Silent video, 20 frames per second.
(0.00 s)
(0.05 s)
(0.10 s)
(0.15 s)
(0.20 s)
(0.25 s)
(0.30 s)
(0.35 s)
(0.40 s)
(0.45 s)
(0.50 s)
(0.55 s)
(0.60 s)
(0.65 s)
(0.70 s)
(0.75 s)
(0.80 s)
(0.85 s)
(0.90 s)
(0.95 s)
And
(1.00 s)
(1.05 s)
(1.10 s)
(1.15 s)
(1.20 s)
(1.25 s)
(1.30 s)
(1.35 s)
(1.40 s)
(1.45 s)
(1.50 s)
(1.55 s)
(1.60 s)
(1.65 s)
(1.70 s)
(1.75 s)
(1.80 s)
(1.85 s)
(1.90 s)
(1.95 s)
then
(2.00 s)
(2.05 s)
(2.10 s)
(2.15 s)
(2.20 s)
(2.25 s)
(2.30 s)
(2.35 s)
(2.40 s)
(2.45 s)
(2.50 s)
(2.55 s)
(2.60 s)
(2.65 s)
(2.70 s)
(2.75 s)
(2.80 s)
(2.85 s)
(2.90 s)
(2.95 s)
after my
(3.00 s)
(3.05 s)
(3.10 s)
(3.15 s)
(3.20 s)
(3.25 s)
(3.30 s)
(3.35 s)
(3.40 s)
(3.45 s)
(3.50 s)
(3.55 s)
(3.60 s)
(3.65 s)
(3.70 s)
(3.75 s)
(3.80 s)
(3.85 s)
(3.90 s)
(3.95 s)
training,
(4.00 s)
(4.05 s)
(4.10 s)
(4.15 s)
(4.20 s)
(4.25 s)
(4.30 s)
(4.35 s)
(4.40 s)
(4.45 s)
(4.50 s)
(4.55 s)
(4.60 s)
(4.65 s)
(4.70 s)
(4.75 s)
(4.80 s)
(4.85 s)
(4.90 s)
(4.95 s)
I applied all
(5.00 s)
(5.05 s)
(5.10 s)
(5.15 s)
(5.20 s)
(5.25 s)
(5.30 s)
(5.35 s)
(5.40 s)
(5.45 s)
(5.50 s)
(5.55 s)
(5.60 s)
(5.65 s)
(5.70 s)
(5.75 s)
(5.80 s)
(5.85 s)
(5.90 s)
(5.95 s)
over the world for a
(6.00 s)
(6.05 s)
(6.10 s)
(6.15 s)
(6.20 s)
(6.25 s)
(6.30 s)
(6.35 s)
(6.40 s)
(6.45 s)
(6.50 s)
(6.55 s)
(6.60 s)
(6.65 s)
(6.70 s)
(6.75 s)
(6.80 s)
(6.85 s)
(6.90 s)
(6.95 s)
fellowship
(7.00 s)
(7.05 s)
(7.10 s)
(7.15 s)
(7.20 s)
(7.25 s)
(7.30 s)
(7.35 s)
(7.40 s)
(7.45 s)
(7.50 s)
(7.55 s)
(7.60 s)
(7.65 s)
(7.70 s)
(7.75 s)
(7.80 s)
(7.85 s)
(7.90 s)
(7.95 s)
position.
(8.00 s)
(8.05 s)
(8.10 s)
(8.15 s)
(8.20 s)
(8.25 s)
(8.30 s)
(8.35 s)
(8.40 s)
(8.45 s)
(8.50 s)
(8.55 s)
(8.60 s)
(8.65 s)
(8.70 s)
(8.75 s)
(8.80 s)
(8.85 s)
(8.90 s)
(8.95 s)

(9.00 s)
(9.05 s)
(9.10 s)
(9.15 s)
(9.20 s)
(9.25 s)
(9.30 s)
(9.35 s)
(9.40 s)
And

────

Your assignment ->
Write the listing out again, word for word.

Output for this task ->
Silent video, 20 frames per second.
(0.00 s)
(0.05 s)
(0.10 s)
(0.15 s)
(0.20 s)
(0.25 s)
(0.30 s)
(0.35 s)
(0.40 s)
(0.45 s)
(0.50 s)
(0.55 s)
(0.60 s)
(0.65 s)
(0.70 s)
(0.75 s)
(0.80 s)
(0.85 s)
(0.90 s)
(0.95 s)
And
(1.00 s)
(1.05 s)
(1.10 s)
(1.15 s)
(1.20 s)
(1.25 s)
(1.30 s)
(1.35 s)
(1.40 s)
(1.45 s)
(1.50 s)
(1.55 s)
(1.60 s)
(1.65 s)
(1.70 s)
(1.75 s)
(1.80 s)
(1.85 s)
(1.90 s)
(1.95 s)
then
(2.00 s)
(2.05 s)
(2.10 s)
(2.15 s)
(2.20 s)
(2.25 s)
(2.30 s)
(2.35 s)
(2.40 s)
(2.45 s)
(2.50 s)
(2.55 s)
(2.60 s)
(2.65 s)
(2.70 s)
(2.75 s)
(2.80 s)
(2.85 s)
(2.90 s)
(2.95 s)
after my
(3.00 s)
(3.05 s)
(3.10 s)
(3.15 s)
(3.20 s)
(3.25 s)
(3.30 s)
(3.35 s)
(3.40 s)
(3.45 s)
(3.50 s)
(3.55 s)
(3.60 s)
(3.65 s)
(3.70 s)
(3.75 s)
(3.80 s)
(3.85 s)
(3.90 s)
(3.95 s)
training,
(4.00 s)
(4.05 s)
(4.10 s)
(4.15 s)
(4.20 s)
(4.25 s)
(4.30 s)
(4.35 s)
(4.40 s)
(4.45 s)
(4.50 s)
(4.55 s)
(4.60 s)
(4.65 s)
(4.70 s)
(4.75 s)
(4.80 s)
(4.85 s)
(4.90 s)
(4.95 s)
I applied all
(5.00 s)
(5.05 s)
(5.10 s)
(5.15 s)
(5.20 s)
(5.25 s)
(5.30 s)
(5.35 s)
(5.40 s)
(5.45 s)
(5.50 s)
(5.55 s)
(5.60 s)
(5.65 s)
(5.70 s)
(5.75 s)
(5.80 s)
(5.85 s)
(5.90 s)
(5.95 s)
over the world for a
(6.00 s)
(6.05 s)
(6.10 s)
(6.15 s)
(6.20 s)
(6.25 s)
(6.30 s)
(6.35 s)
(6.40 s)
(6.45 s)
(6.50 s)
(6.55 s)
(6.60 s)
(6.65 s)
(6.70 s)
(6.75 s)
(6.80 s)
(6.85 s)
(6.90 s)
(6.95 s)
fellowship
(7.00 s)
(7.05 s)
(7.10 s)
(7.15 s)
(7.20 s)
(7.25 s)
(7.30 s)
(7.35 s)
(7.40 s)
(7.45 s)
(7.50 s)
(7.55 s)
(7.60 s)
(7.65 s)
(7.70 s)
(7.75 s)
(7.80 s)
(7.85 s)
(7.90 s)
(7.95 s)
position.
(8.00 s)
(8.05 s)
(8.10 s)
(8.15 s)
(8.20 s)
(8.25 s)
(8.30 s)
(8.35 s)
(8.40 s)
(8.45 s)
(8.50 s)
(8.55 s)
(8.60 s)
(8.65 s)
(8.70 s)
(8.75 s)
(8.80 s)
(8.85 s)
(8.90 s)
(8.95 s)

(9.00 s)
(9.05 s)
(9.10 s)
(9.15 s)
(9.20 s)
(9.25 s)
(9.30 s)
(9.35 s)
(9.40 s)
And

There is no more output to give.